» **DATA FOR THIS EXERCISE**
****************
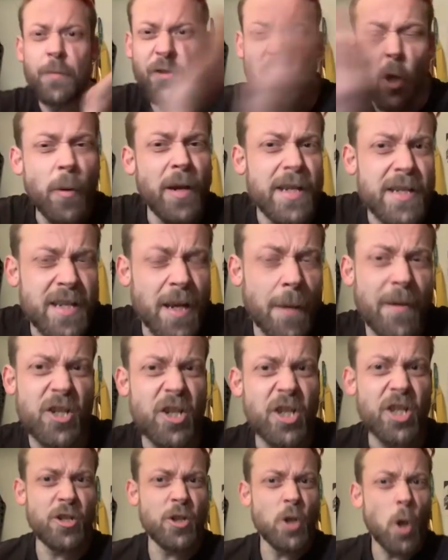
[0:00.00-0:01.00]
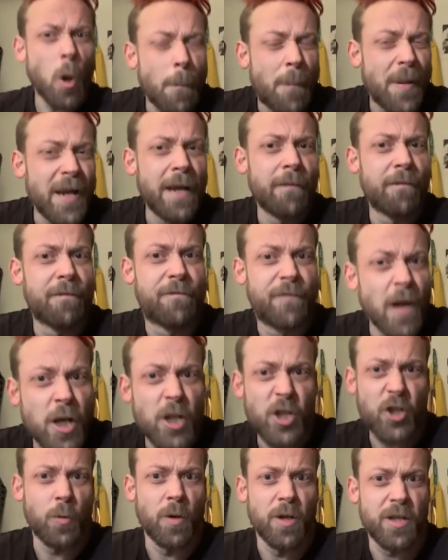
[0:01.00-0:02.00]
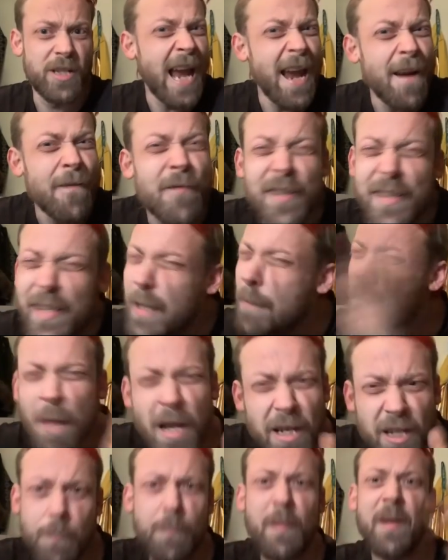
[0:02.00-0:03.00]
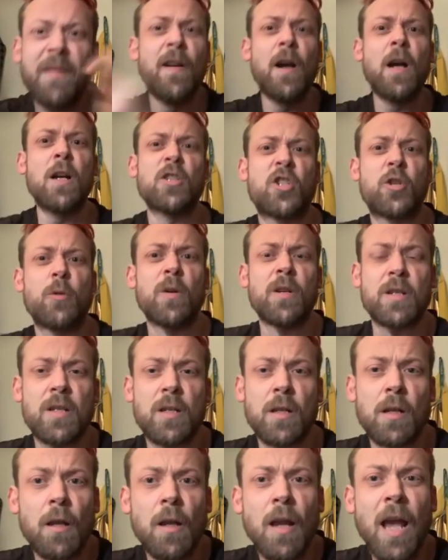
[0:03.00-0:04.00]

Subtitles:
doing something, she's not being virtuous. Everything must be virtuous.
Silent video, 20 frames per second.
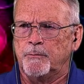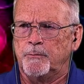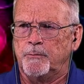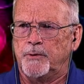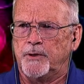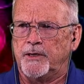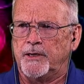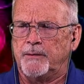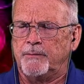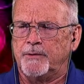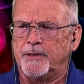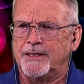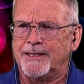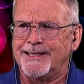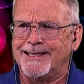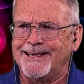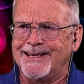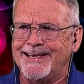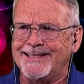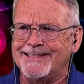but I'm
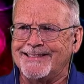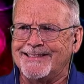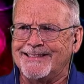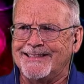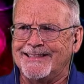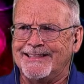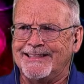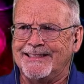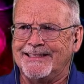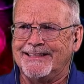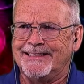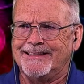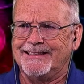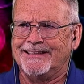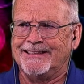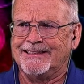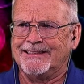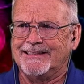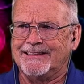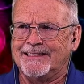
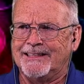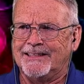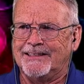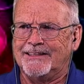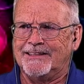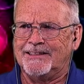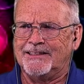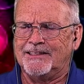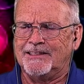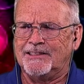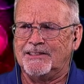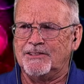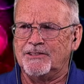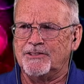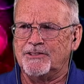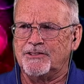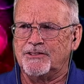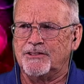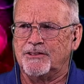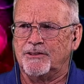guessing that there's
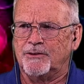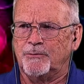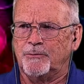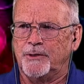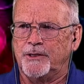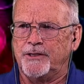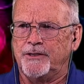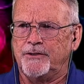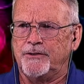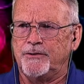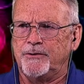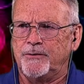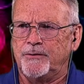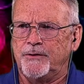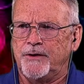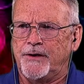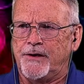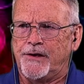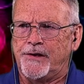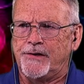still a way to do
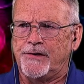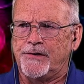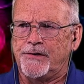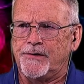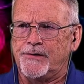that.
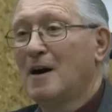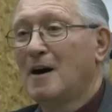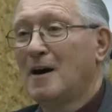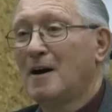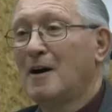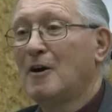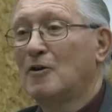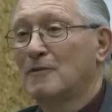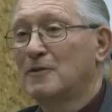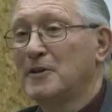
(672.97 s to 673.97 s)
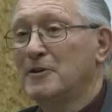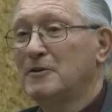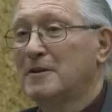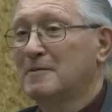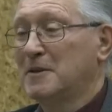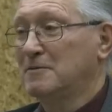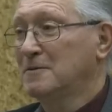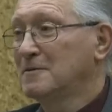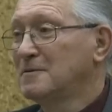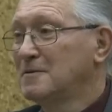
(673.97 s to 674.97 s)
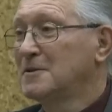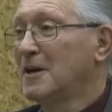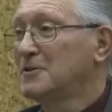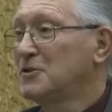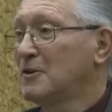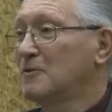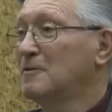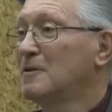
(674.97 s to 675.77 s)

or for you to come up and show.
****************
In transcribing the material above, reproduce each line exactly and include none of the pictures.

[0:00.00-0:01.00]
[0:01.00-0:02.00]
[0:02.00-0:03.00]
[0:03.00-0:04.00]

Subtitles:
doing something, she's not being virtuous. Everything must be virtuous.
Silent video, 20 frames per second.
but I'm
guessing that there's
still a way to do
that.
(672.97 s to 673.97 s)
(673.97 s to 674.97 s)
(674.97 s to 675.77 s)

or for you to come up and show.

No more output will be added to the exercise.